# Lubricate Glock 19 Magazines?



## Kaptain (Mar 8, 2021)

Should the magazine be lubricated with a dry lube every so often. I have several and they are loaded, but occasionally it seems the bullets do not slide up smoothly.
Should the bullets be wiped down as well, with a dry lube or with a Teflon lube? 
I don't get to the range as often as I would like especially with the Lockdowns.


----------



## Goldwing (Nov 5, 2014)

Kaptain said:


> Should the magazine be lubricated with a dry lube every so often. I have several and they are loaded, but occasionally it seems the bullets do not slide up smoothly.
> Should the bullets be wiped down as well, with a dry lube or with a Teflon lube?
> I don't get to the range as often as I would like especially with the Lockdowns.


I clean my Glock mags but I have not ever used any lubricant on them. I have never had a problem with any of my Glock magazines either, clean or dirty for that matter.


----------



## pic (Nov 14, 2009)

Kaptain said:


> Should the magazine be lubricated with a dry lube every so often. I have several and they are loaded, but occasionally it seems the bullets do not slide up smoothly.
> Should the bullets be wiped down as well, with a dry lube or with a Teflon lube?
> I don't get to the range as often as I would like especially with the Lockdowns.


Are you encountering any feed issues ?
Glock mags are very reliable.
I never intentionally add anything to my mags, Glock, etc


----------



## Kaptain (Mar 8, 2021)

Goldwing said:


> I clean my Glock mags but I have not ever used any lubricant on them. I have never had a problem with any of my Glock magazines either, clean or dirty for that matter.


What do you clean them with, and how. Only on the outside?


----------



## stokes (Jan 17, 2017)

Carried a Glock 19 for work for over 20 yrs.Never lubed the mags,and rarely did more than blow them out with compressed air.Never had a single issue with that gun.


----------



## Goldwing (Nov 5, 2014)

Kaptain said:


> What do you clean them with, and how. Only on the outside?


I just use a strong Dawn dish soap mix and a tooth brush. The mags are easy to disassemble and reassemble with only a 1/8ths punch and a bit of care. Keep in mind that there is a spring under tension in there! 
When the mags are cleaned to my satisfaction I wipe them 3 as dry as I can then let them air dry on a cloth towel.


----------



## Kaptain (Mar 8, 2021)

stokes said:


> Carried a Glock 19 for work for over 20 yrs.Never lubed the mags,and rarely did more than blow them out with compressed air.Never had a single issue with that gun.
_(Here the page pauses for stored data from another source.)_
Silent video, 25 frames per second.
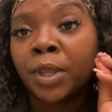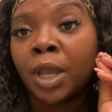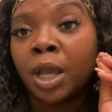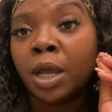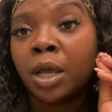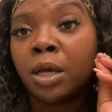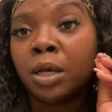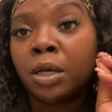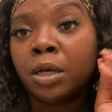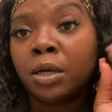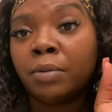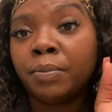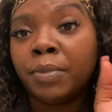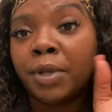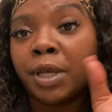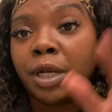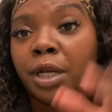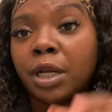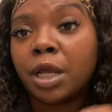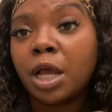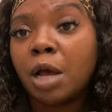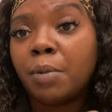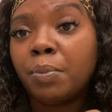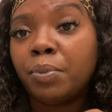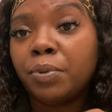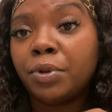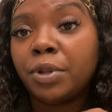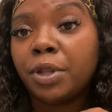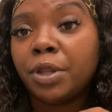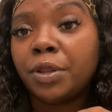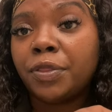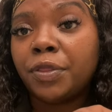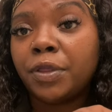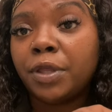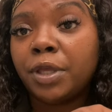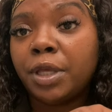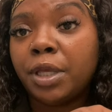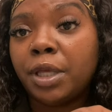Um, get a couple of
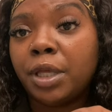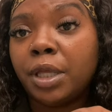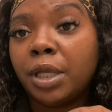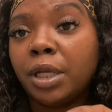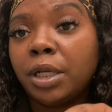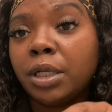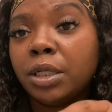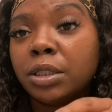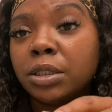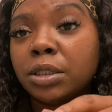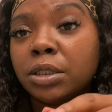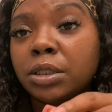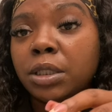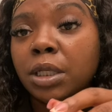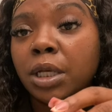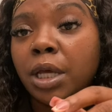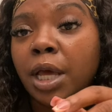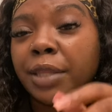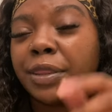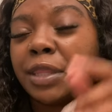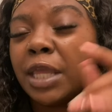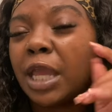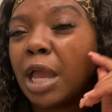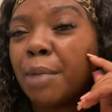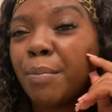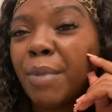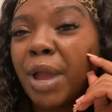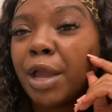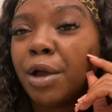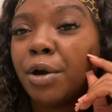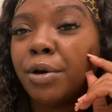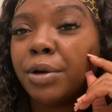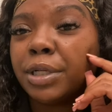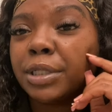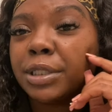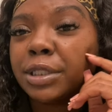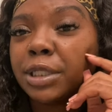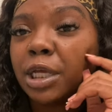things. I think I might
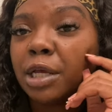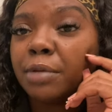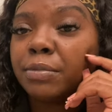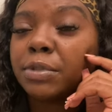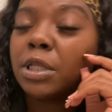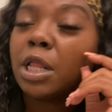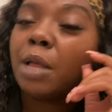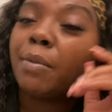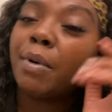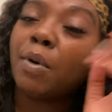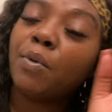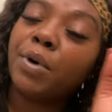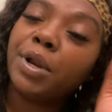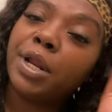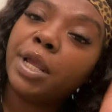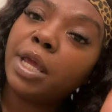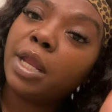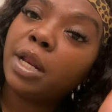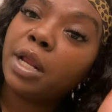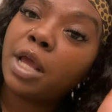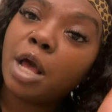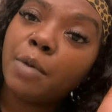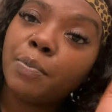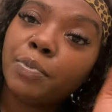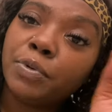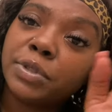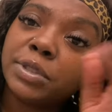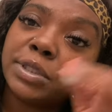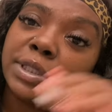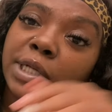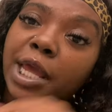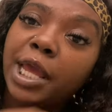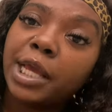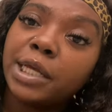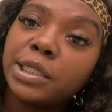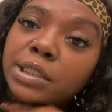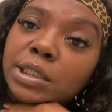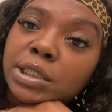go to Sam's Club. I want to get a couple of
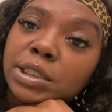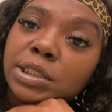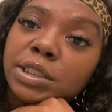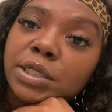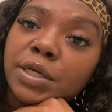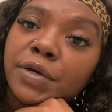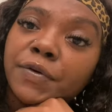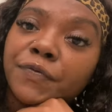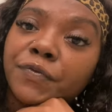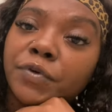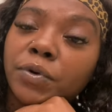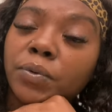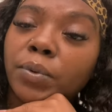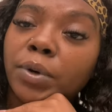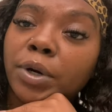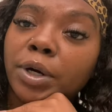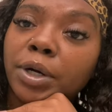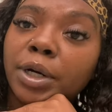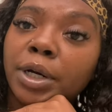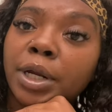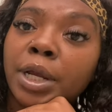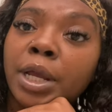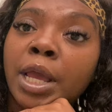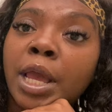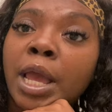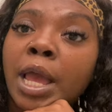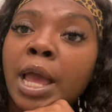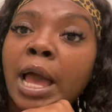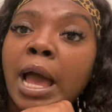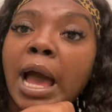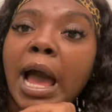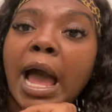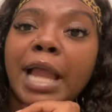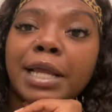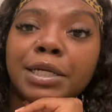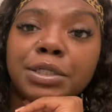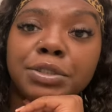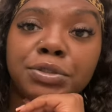snacks and stuff for work.
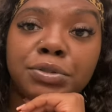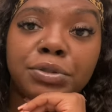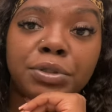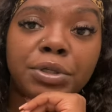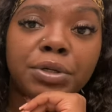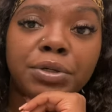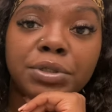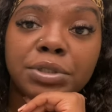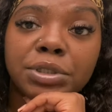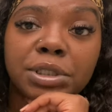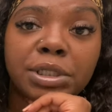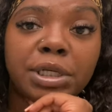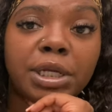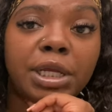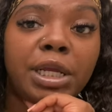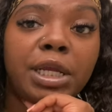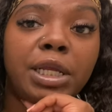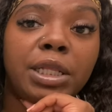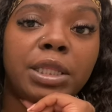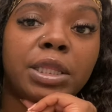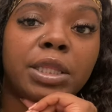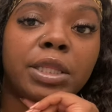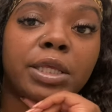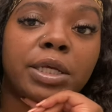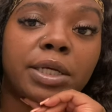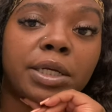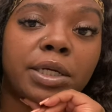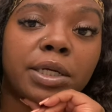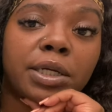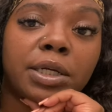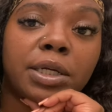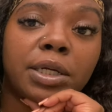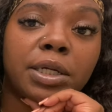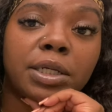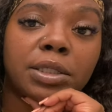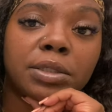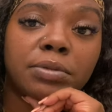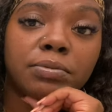I do usually eat
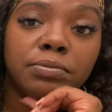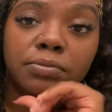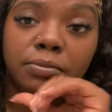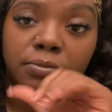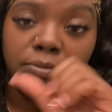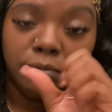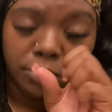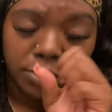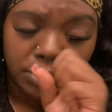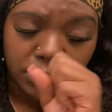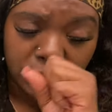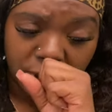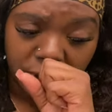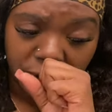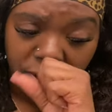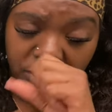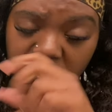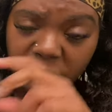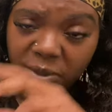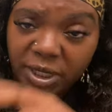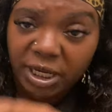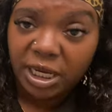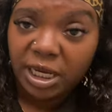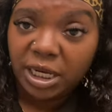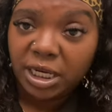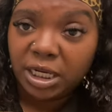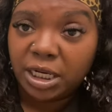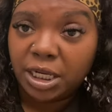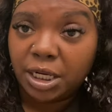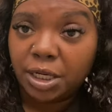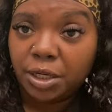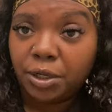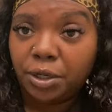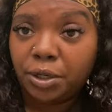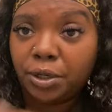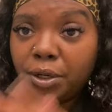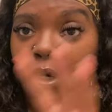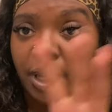the, excuse me, eat
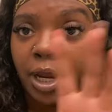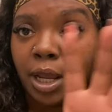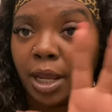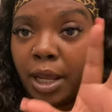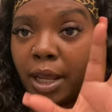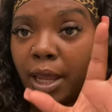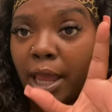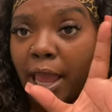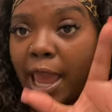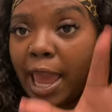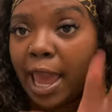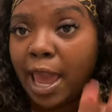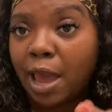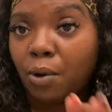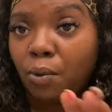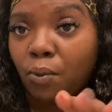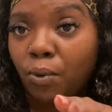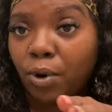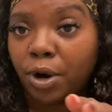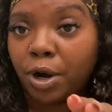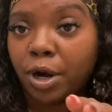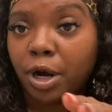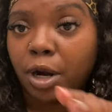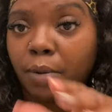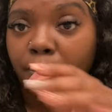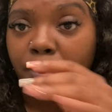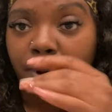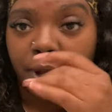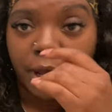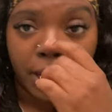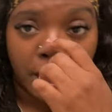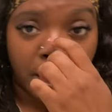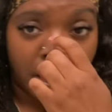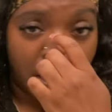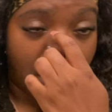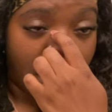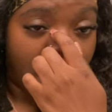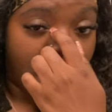dinner at work,
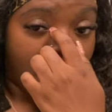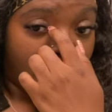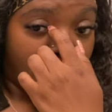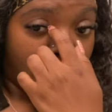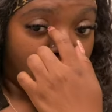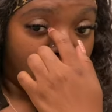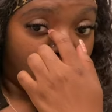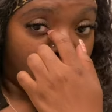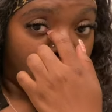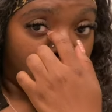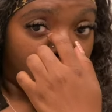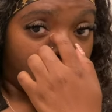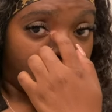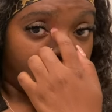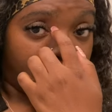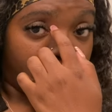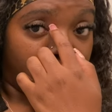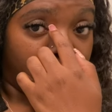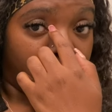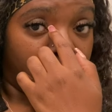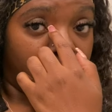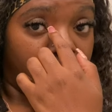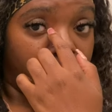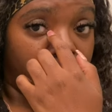but, um,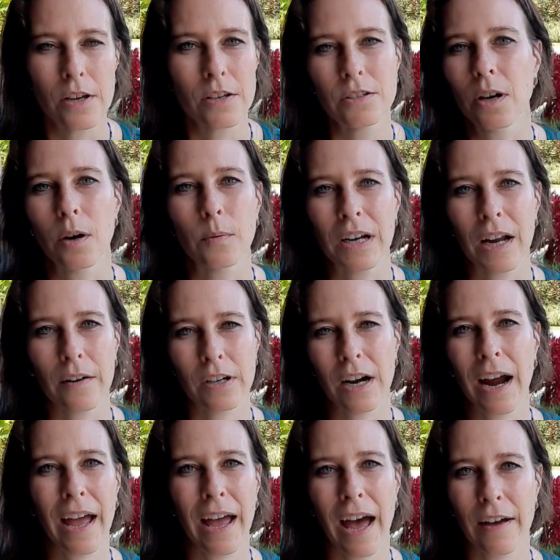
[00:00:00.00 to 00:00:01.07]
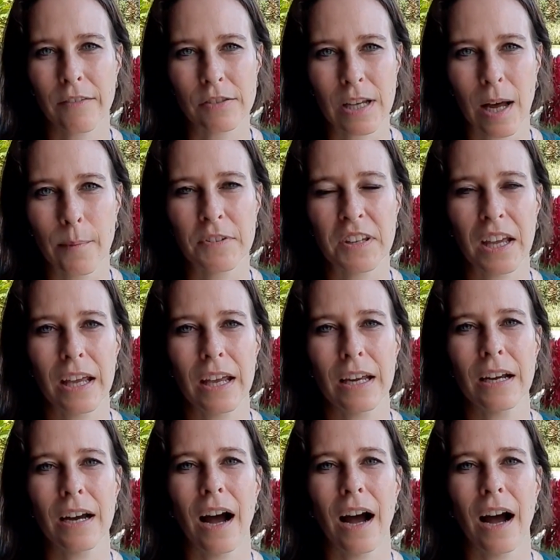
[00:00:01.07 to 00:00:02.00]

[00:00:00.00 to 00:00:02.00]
So whenever I have something,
I used a mag that sat for a while loaded, it jammed, bullet didn't slide up fully. Happened once. That's why I thought spraying a dry lube into mag then loading it would alleviate problem. Didn't want to make problem worse. I think I will just use compressed air, maybe it had dust.
Thanks for the advice.


----------



## stokes (Jan 17, 2017)

Kaptain said:


> I used a mag that sat for a while loaded


Dont know what you mean by a "while", but mine sat loaded for a year at a time.I would fire a mag load a couple times a year, but the spares sat for the entire year.You are using Glock factory mags, right?Dont use aftermarket mags.


----------



## Goldwing (Nov 5, 2014)

stokes said:


> Dont know what you mean by a "while", but mine sat loaded for a year at a time.I would fire a mag load a couple times a year, but the spares sat for the entire year.You are using Glock factory mags, right?*Dont use aftermarket mags.*


Magpul P-Mags have worked well for me. I have not had an issue. I do use factory mags for EDC.


----------



## pic (Nov 14, 2009)

Kaptain said:


> I used a mag that sat for a while loaded, it jammed, bullet didn't slide up fully. Happened once. That's why I thought spraying a dry lube into mag then loading it would alleviate problem. Didn't want to make problem worse. I think I will just use compressed air, maybe it had dust.
> Thanks for the advice.


If you have a shitload of magazines out of immediate service, that will be stored for awhile, lubricating them would probably be ok.
I've lubed up magazines before. Mostly the metal mags.


----------



## Goldwing (Nov 5, 2014)




----------



## SouthernBoy (Jun 27, 2007)

A dry lube is fine but use a good one. I use Hornady's One Shot on all off my carry guns.


----------



## berettatoter (Sep 1, 2011)

I use Hoppes #9 Synthetic Blend to clean all my magazines, then wipe them, inside and out, until it's completely dry. Never had any issues.


----------



## whitepaper (Nov 21, 2017)

I use a little Ballistol on a rag to clean them and give them a slick surface. A few minutes later it's dry and smooth.


----------



## JohnCEa (Jan 20, 2020)

I just clean it with water


----------